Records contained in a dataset
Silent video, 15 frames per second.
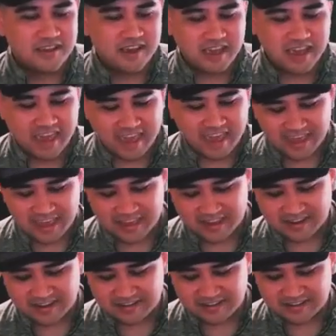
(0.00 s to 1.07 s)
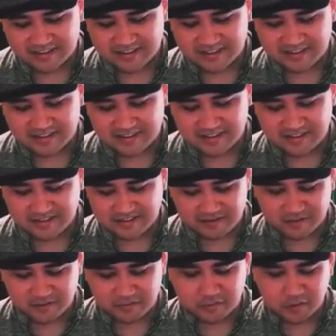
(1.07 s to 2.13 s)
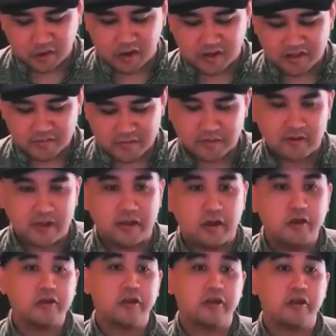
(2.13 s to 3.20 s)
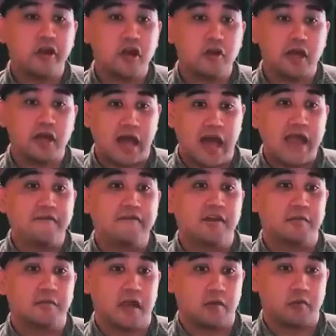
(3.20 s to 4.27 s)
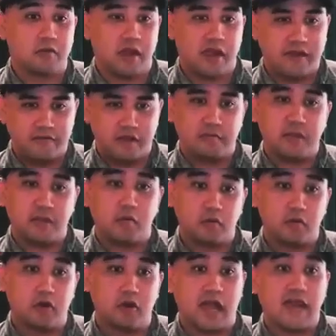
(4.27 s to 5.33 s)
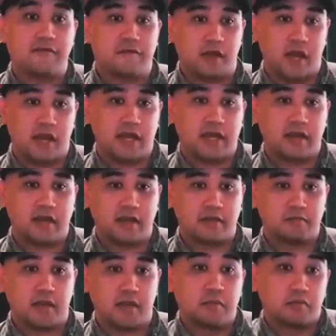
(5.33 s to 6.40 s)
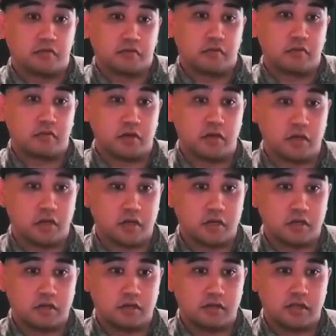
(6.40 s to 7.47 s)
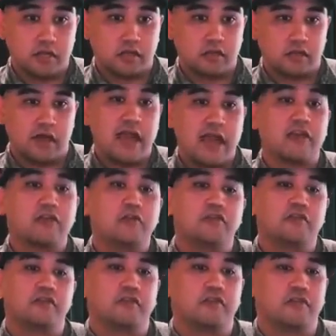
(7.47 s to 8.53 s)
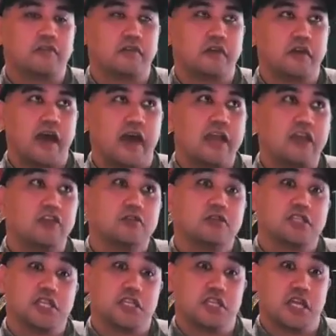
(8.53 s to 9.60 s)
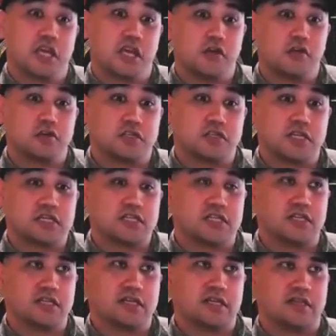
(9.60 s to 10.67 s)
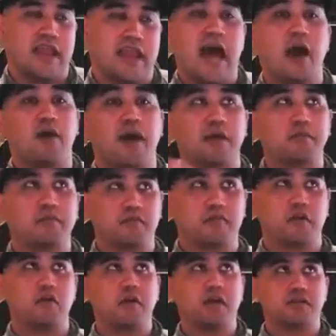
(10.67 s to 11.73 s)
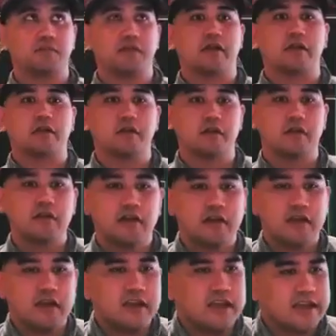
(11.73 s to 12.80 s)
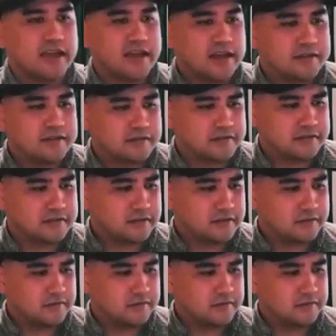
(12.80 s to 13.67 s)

And you know, if you call them out, they're like, oh no, like I've done my work, I've got it, I'm so good. Like I used to think, and like now I'm so much better. And it's just like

Problem requirements
An exact copy of the records above is needed, free of pictures.

Solution
Silent video, 15 frames per second.
(0.00 s to 1.07 s)
(1.07 s to 2.13 s)
(2.13 s to 3.20 s)
(3.20 s to 4.27 s)
(4.27 s to 5.33 s)
(5.33 s to 6.40 s)
(6.40 s to 7.47 s)
(7.47 s to 8.53 s)
(8.53 s to 9.60 s)
(9.60 s to 10.67 s)
(10.67 s to 11.73 s)
(11.73 s to 12.80 s)
(12.80 s to 13.67 s)

And you know, if you call them out, they're like, oh no, like I've done my work, I've got it, I'm so good. Like I used to think, and like now I'm so much better. And it's just like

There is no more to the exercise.